KL-BSS: Rethinking optimality for neighbourhood selection in structural equation models
Ming Gao, Wai Ming Tai, Bryon Aragam
TL;DR
This work tackles neighbourhood selection in linear SEMs, where dependence among covariates challenges standard support-recovery methods like BSS and the Lasso. It introduces KL-BSS, a KL-divergence inspired estimator that augments the BSS framework with a beta-min constrained score, enabling it to exploit unknown SEM structure. The authors establish pointwise and minimax sample complexities via eigenvalues $\\lambda_K(\\Sigma)$ and $\\lambda_B(\\Sigma)$, showing KL-BSS achieves strictly better performance on designs in $\\Omega_\\Delta$ and is minimax-optimal over a broad class. They also provide practical MIP implementations and extensions to unknown sparsity and $\\beta_{\\min}$, with extensive simulations and a pan-cancer data application demonstrating improvements in both recovery and downstream prediction.
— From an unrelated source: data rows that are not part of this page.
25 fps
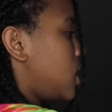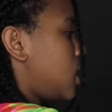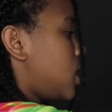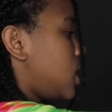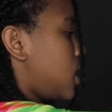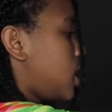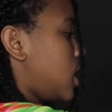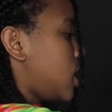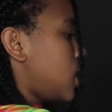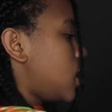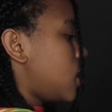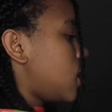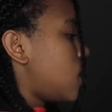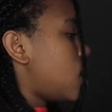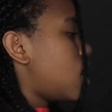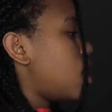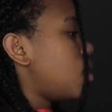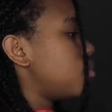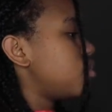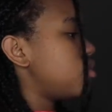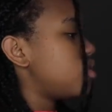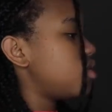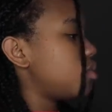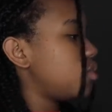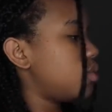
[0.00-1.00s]
it
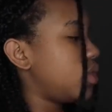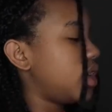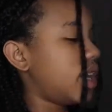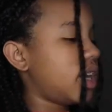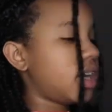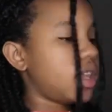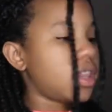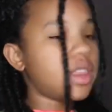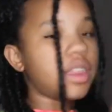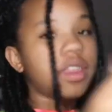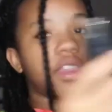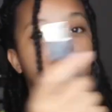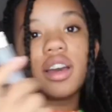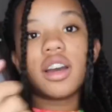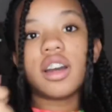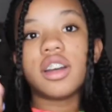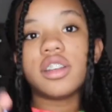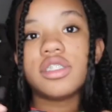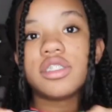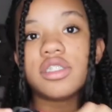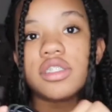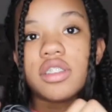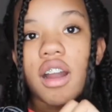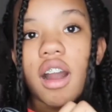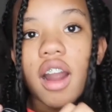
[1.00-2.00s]
comes with a
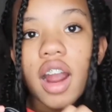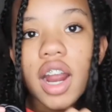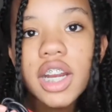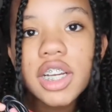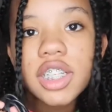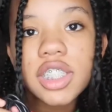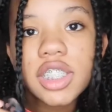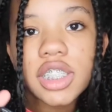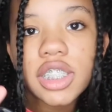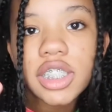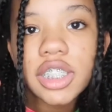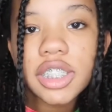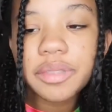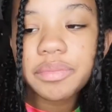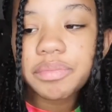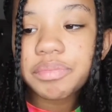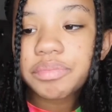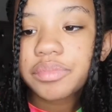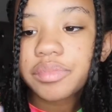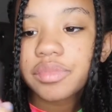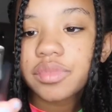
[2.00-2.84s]
charger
Overall, KL-BSS advances neighbourhood selection in SEMs by leveraging latent structure even when unknown, with broad implications for causal structure learning.
Abstract
We introduce a new method for neighbourhood selection in linear structural equation models that improves over classical methods such as best subset selection (BSS) and the Lasso. Our method, called KL-BSS, takes advantage of the existence of underlying structure in SEM -- even when this structure is unknown -- and is easily implemented using existing solvers. Under weaker eigenvalue conditions compared to BSS and the Lasso, KL-BSS can provably recover the support of linear models with fewer samples. We establish both the pointwise and minimax sample complexity for recovery, which KL-BSS obtains. Extensive experiments on both real and simulated data confirm the improvements offered by KL-BSS. While it is well-known that the Lasso encounters difficulties under structured dependencies, it is less well-known that even BSS runs into trouble as well, and can be substantially improved. These results have implications for structure learning in graphical models, which often relies on neighbourhood selection as a subroutine.